Culture politique et langage de vérité
Les Tunisiens ne se rendent hélas pas compte que leur pays a besoin d’être réformé en profondeur et que les réformes institutionnelles et politiques ne constituent pas une fin en soi. Ils n’ont pas conscience non plus que sans réformes de structure, leurs problèmes socioéconomiques ne pourront jamais être résolus. Le champ de la réforme se réduit pour eux au juridique et au constitutionnel, conformément à ce que leur assènent, à dessein et à longueur de journée, les médias, les politiques et les juristes.

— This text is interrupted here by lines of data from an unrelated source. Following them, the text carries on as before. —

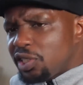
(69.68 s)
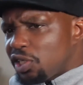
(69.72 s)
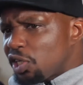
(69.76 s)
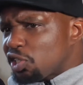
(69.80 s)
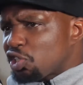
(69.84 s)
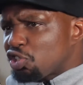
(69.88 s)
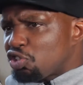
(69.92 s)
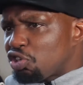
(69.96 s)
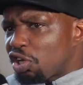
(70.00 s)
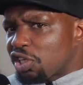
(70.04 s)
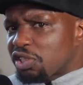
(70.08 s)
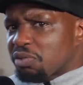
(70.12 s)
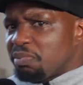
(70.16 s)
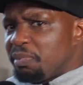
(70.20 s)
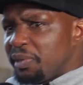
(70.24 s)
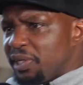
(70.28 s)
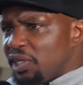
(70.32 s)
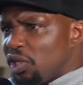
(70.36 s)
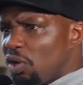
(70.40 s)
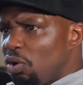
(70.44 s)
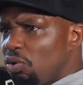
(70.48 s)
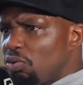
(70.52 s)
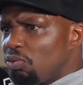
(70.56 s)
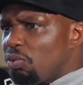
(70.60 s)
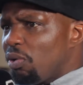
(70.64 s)
Just trust me,
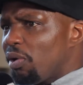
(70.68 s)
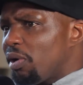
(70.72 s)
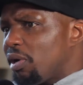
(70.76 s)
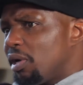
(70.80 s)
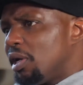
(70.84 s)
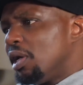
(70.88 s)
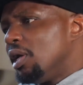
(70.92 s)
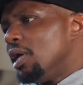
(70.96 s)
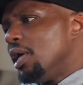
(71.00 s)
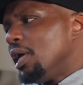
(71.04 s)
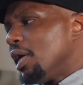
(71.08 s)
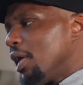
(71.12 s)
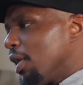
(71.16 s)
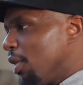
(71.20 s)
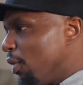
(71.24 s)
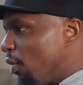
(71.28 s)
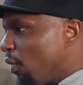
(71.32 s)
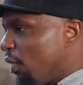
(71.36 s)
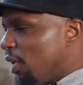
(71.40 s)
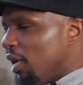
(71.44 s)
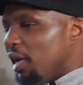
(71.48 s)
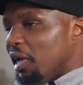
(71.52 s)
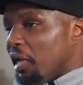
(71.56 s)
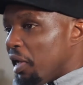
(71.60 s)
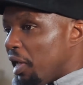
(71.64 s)
don't work. You know,
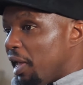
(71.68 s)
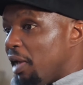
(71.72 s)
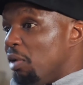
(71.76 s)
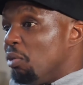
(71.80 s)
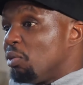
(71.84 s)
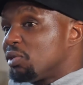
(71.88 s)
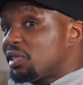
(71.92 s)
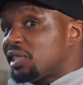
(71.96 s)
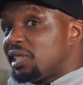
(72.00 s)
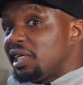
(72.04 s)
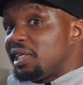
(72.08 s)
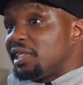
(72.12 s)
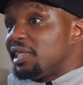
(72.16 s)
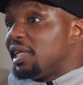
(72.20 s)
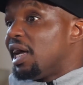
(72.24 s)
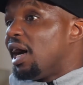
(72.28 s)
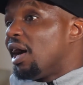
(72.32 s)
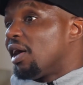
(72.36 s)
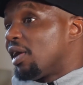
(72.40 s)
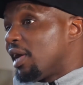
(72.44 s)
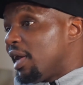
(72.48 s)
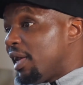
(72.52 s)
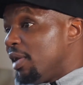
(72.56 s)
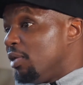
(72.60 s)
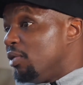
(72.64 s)
he will sit
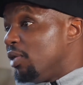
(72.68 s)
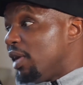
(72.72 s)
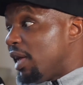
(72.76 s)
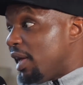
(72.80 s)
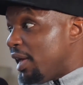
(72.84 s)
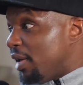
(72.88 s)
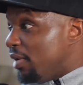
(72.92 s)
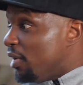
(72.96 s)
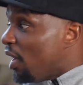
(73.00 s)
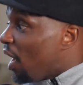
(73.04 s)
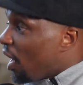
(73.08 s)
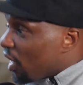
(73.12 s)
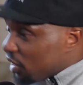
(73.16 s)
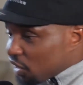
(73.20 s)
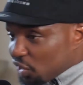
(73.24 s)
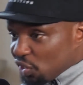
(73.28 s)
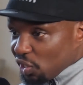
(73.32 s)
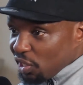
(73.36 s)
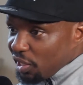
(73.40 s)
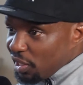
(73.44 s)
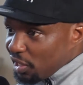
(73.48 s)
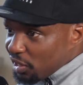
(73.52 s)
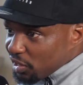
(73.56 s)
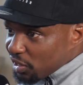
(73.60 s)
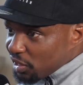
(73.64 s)
down and he asks
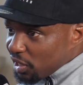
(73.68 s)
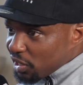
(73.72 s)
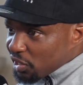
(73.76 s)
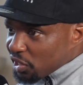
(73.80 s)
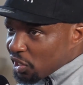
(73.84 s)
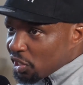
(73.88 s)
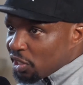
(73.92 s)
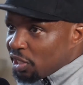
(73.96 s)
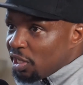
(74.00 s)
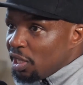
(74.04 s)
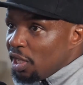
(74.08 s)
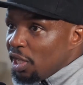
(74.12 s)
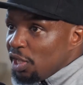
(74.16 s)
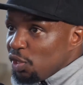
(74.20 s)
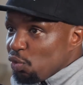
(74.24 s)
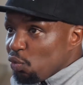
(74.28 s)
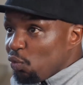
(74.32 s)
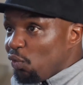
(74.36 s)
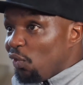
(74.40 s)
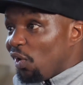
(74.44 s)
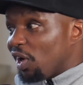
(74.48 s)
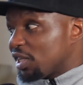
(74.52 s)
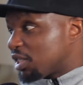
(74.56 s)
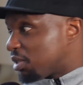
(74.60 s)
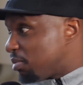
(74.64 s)
it in a session, you
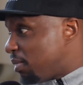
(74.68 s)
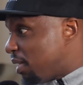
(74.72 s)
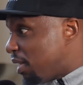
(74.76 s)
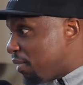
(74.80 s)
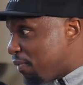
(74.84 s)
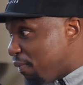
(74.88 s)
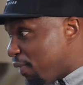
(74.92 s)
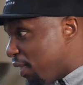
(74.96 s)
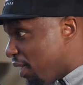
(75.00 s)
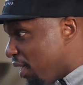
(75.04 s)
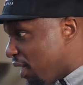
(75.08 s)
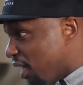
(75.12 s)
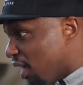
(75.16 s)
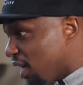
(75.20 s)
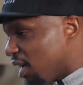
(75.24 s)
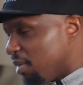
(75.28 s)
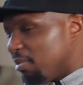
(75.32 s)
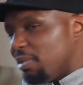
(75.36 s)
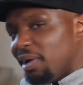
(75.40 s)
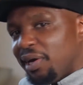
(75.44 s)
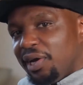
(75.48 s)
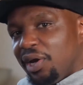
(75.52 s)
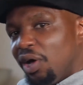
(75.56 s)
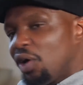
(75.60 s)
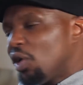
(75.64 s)
want to ask me anything? And I'm
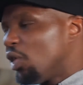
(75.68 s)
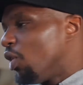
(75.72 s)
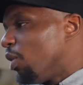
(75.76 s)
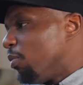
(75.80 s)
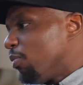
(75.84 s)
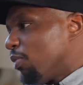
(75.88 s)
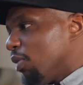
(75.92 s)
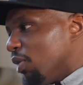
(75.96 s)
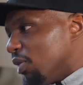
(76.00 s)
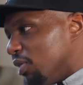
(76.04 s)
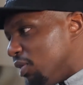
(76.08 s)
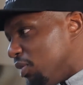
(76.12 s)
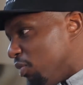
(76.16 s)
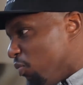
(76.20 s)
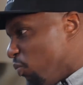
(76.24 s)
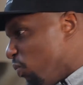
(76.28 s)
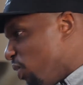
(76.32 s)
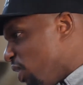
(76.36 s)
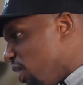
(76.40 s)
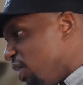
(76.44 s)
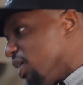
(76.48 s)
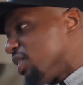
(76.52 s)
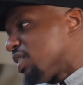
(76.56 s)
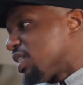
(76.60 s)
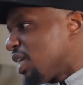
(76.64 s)
like, no, I'm good.
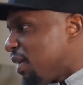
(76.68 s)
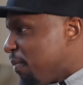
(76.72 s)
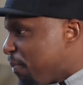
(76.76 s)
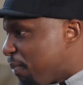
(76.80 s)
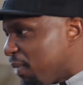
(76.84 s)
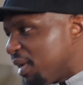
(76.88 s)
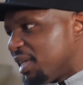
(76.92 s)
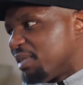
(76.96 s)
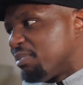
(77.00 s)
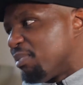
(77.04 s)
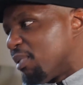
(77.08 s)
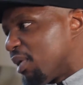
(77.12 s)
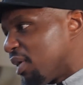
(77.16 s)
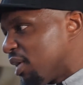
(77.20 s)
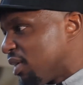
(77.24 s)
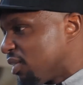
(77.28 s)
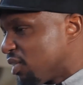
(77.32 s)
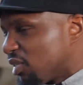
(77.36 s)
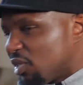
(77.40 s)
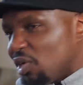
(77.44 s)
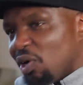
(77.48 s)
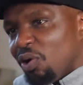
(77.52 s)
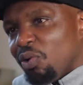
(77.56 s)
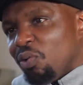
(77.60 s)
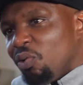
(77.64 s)
We're on the same page, brother.
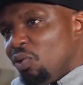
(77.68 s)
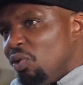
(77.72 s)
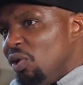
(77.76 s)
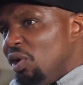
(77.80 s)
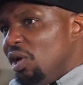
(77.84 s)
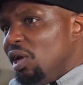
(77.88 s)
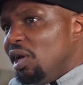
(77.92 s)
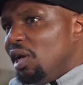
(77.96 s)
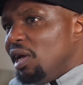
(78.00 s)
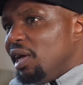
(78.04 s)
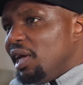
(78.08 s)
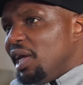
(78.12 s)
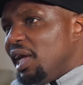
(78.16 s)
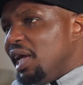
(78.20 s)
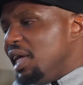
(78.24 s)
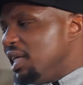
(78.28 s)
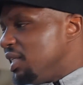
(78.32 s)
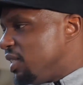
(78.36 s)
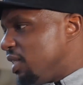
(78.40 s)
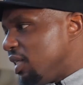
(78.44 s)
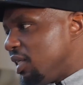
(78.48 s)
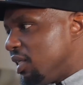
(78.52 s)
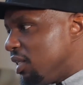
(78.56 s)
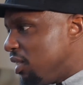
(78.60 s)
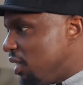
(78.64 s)
So
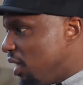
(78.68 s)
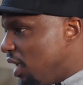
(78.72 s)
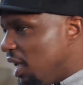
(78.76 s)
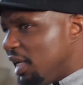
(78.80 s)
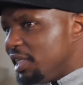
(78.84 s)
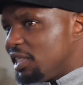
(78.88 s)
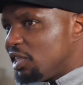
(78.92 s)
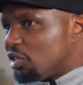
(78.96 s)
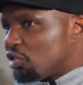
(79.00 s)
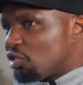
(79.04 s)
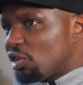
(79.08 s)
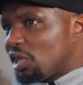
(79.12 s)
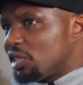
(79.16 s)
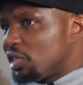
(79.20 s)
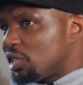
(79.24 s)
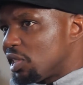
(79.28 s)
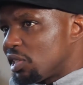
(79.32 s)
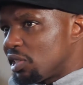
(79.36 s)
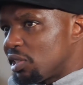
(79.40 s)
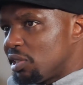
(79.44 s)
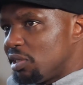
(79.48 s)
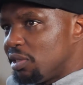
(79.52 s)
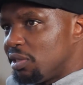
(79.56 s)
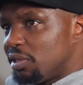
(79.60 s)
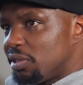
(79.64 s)
easy
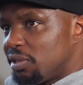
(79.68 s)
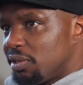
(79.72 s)
transition.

Un exemple suffit pour illustrer cette «déconnexion» des réalités. Si l’on admet que le chômage des diplômés du supérieur constitue l’un des défis les plus importants à relever, il faut admettre aussi que sa résorption graduelle requiert que l’on procède, concomitamment, aux réformes de la formation universitaire et professionnelle, la réorientation de la stratégie industrielle et économique vers des activités à haute intensité de capital et plus de valeur ajoutée, la transformation des relations entre le monde industriel et économique et les centres et pôles de recherche, le transfert graduel de la «compétitivité» de l’économie nationale du coût de la main d’œuvre et du tripatouillage monétaire vers l’amélioration de la productivité de l’ensemble des facteurs et enfin la consolidation de l’assise financière et statutaire des entreprises, sans oublier les réformes fiscale et financière qui doivent accompagner l’ensemble.

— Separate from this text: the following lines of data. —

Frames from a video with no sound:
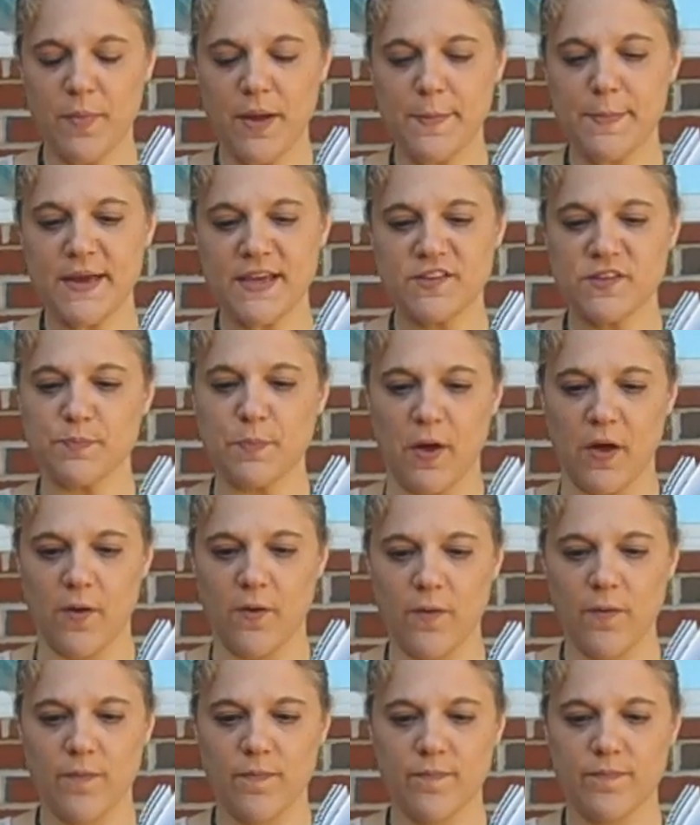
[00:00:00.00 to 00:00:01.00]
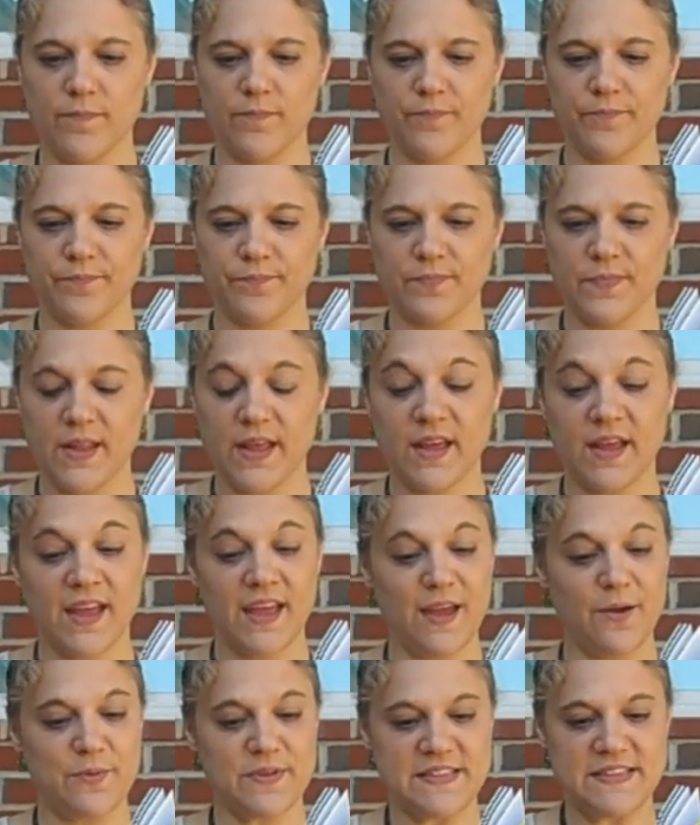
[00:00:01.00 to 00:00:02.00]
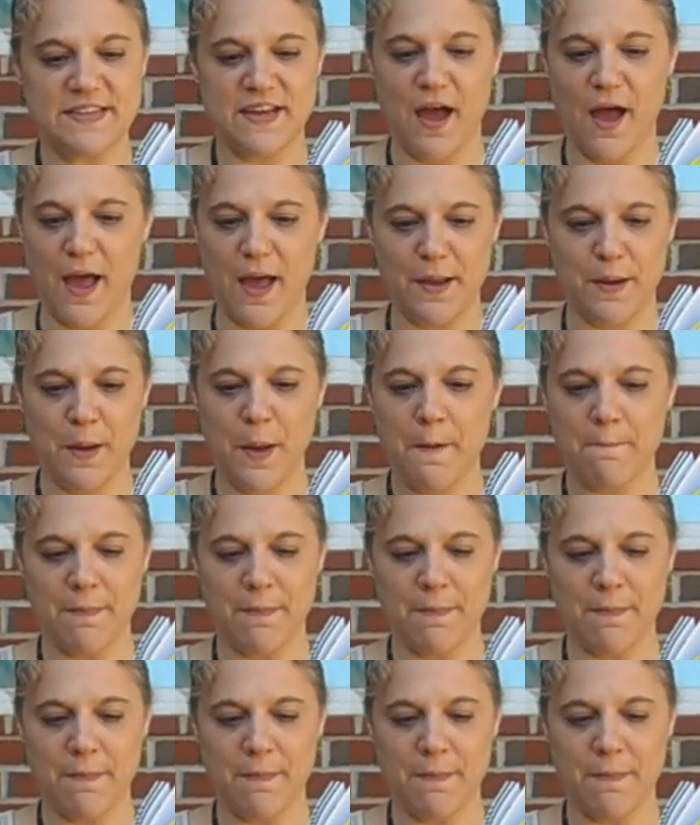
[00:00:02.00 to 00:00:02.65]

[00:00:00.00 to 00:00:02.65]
my baseball. It was not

Or depuis trois ans, rien n’est concrètement fait, proposé ou discuté à ce propos. La raison est que ni les gouvernements successifs, ni les partis politiques, ni les élus, ni la presse, ne veulent dire les vérités qui fâchent. Au contraire, ils ont tous choisi délibérément d’anesthésier une population prête à l’être, en la laissant croire qu’il suffit de presque rien pour que toutes les difficultés socioéconomiques s’estompent, sans efforts, sans sacrifices et sans réformes de structure. Il s’agit là, bien évidemment, d’un mensonge éhonté. Se pose alors la question suivante : le langage de vérité est-il compatible avec les calculs électoraux et la nature forcément simplificatrice et tapageuse des médias? La réponse est évidemment non. En fait, quand les Tunisiens se plaignent, à juste raison, de la nullité de leurs dirigeants et de leurs élus, ils ne doivent s’en prendre qu’à eux-mêmes. «Accabler les élus, c'est accorder une étrange impunité aux électeurs». Ils ne se rendent pas compte non plus que le traitement que leur réserve le microcosme politique et médiatique ne procède, en définitive, que d’un réel mépris et que «toute forme de mépris, si elle intervient en politique, prépare ou instaure le fascisme» selon la formule d’Albert Camus.
Dans les circonstances actuelles, on ne voit pas comment un gouvernement, issu d’un régime des partis et composé de militants politiques ou de technocrates et non d’hommes d’Etat pourrait trancher dans le vif sur un grand nombre de problèmes urgentissimes et épineux. En effet, certaines décisions ne peuvent plus attendre: âge de départ à la retraite, financement des dépenses nationales de santé, déficit et dommages collatéraux de l’assurance-maladie, reconquête administrative, juridique, environnementale et sécuritaire du domaine forestier, etc. Et dans la mesure où nous avons raté le coche, puisque nous n’avons pas réussi à réformer le pays «à l’occasion de la révolution», nous serions condamnés, ou à déclencher une autre révolution, plus organisée et salvatrice cette fois-ci, ou à intégrer l’obligation de réformer «en douceur» selon des modalités opposées jusqu’ici à notre culture cyclothymique méditerranéenne et arabo-musulmane et contraires au régime des partis que l’on a mis en place.
On ne le répètera jamais assez. La chute du régime de Ben Ali n’est pas due fondamentalement au harcèlement de l’opposition politique ou à l’action des défenseurs des droits de l’homme. Elle est due en grande partie à l’incapacité du régime de répondre aux aspirations économiques, sociales et régionales de la population tunisienne; au fait que l’économie tunisienne n’arrivait plus du tout à évoluer en osmose avec l’environnement intérieur et extérieur; que les injustices ont atteint un niveau tel que la vie du plus grand nombre est devenue incertaine ou insupportable ; que les rigidités sociales et l’iniquité économique ont réduit considérablement la base sociologique des classes moyennes et marginalisé les plus fragiles; et enfin que les évolutions institutionnelles et économiques se sont écartées irrémédiablement des évolutions démographiques et sociologiques.
Bref, la chute de Ben Ali est due essentiellement au fait que son régime s’est montré incapable ou dispensé de procéder aux réformes de structure qui s’imposaient. Aujourd’hui encore, la problématique se pose dans les mêmes termes, la sécurité en moins, la crise socioéconomique en plus.